Saved entries
"""

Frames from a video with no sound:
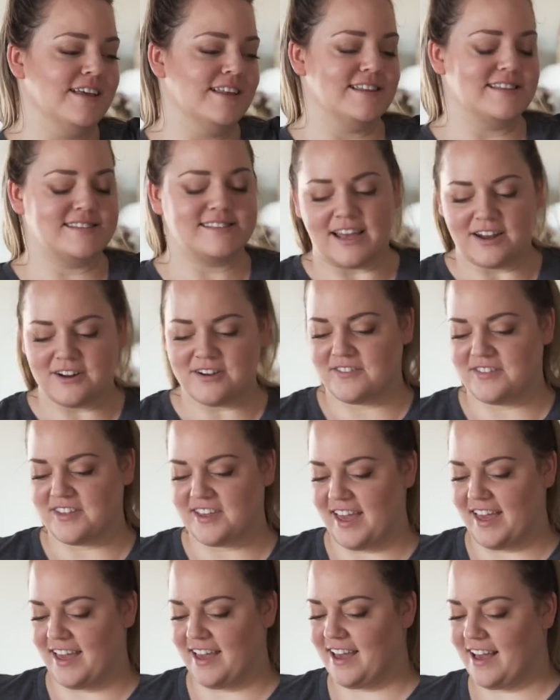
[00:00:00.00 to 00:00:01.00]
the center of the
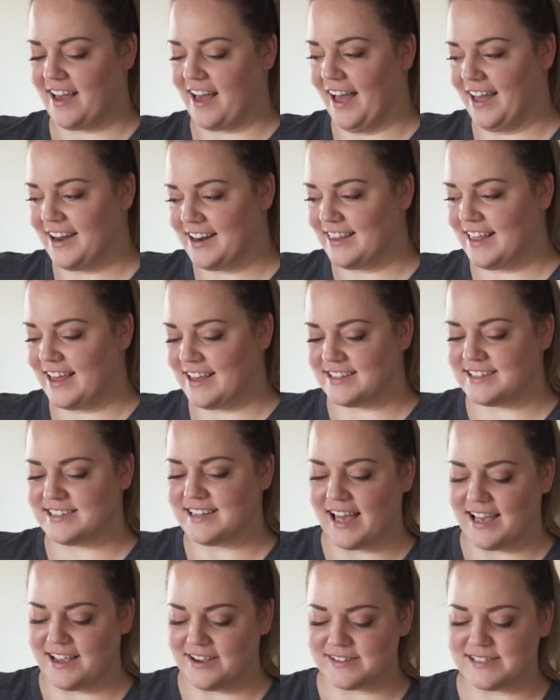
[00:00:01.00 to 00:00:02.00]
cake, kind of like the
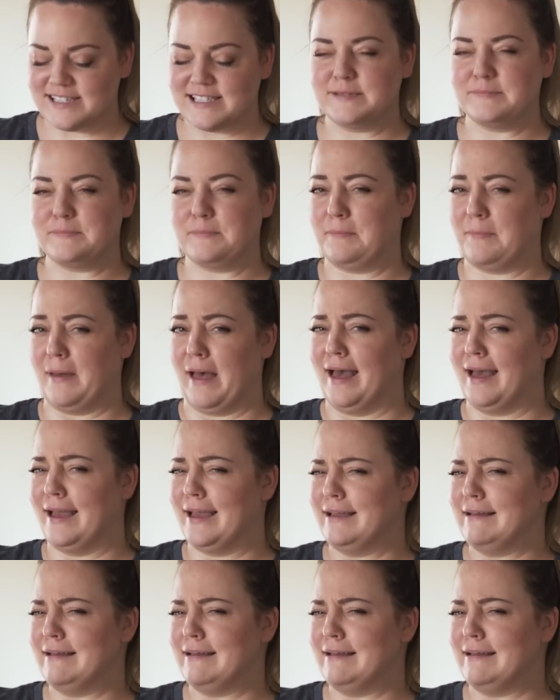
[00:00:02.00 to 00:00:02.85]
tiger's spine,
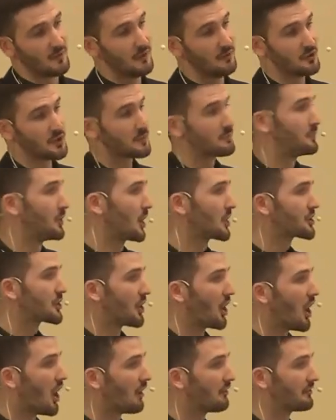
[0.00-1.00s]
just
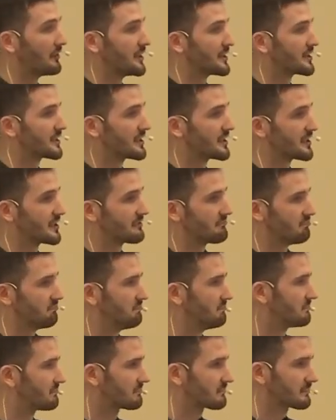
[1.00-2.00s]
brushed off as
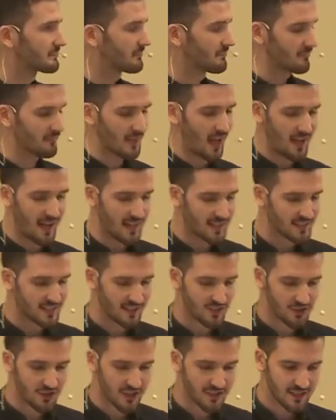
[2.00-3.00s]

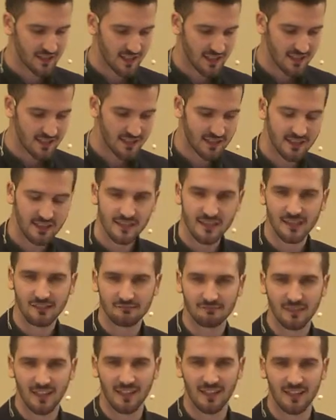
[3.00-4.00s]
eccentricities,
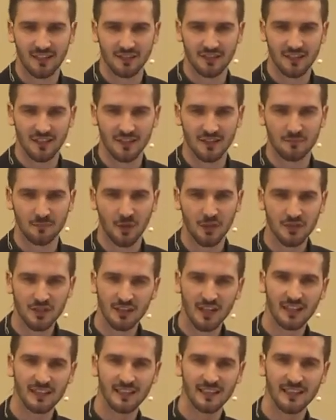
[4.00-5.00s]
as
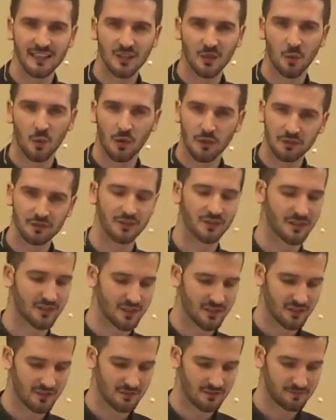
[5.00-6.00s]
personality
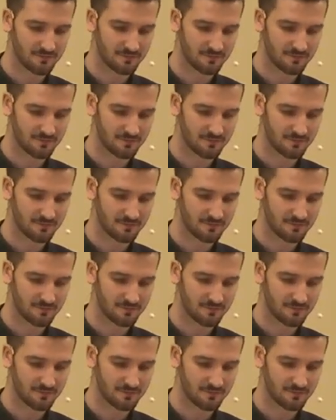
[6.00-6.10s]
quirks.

"""

Task directions: When repeating the entries, leave out every picture and keep the rest exact.

Exercise output:
Frames from a video with no sound:
[00:00:00.00 to 00:00:01.00]
the center of the
[00:00:01.00 to 00:00:02.00]
cake, kind of like the
[00:00:02.00 to 00:00:02.85]
tiger's spine,
[0.00-1.00s]
just
[1.00-2.00s]
brushed off as
[2.00-3.00s]

[3.00-4.00s]
eccentricities,
[4.00-5.00s]
as
[5.00-6.00s]
personality
[6.00-6.10s]
quirks.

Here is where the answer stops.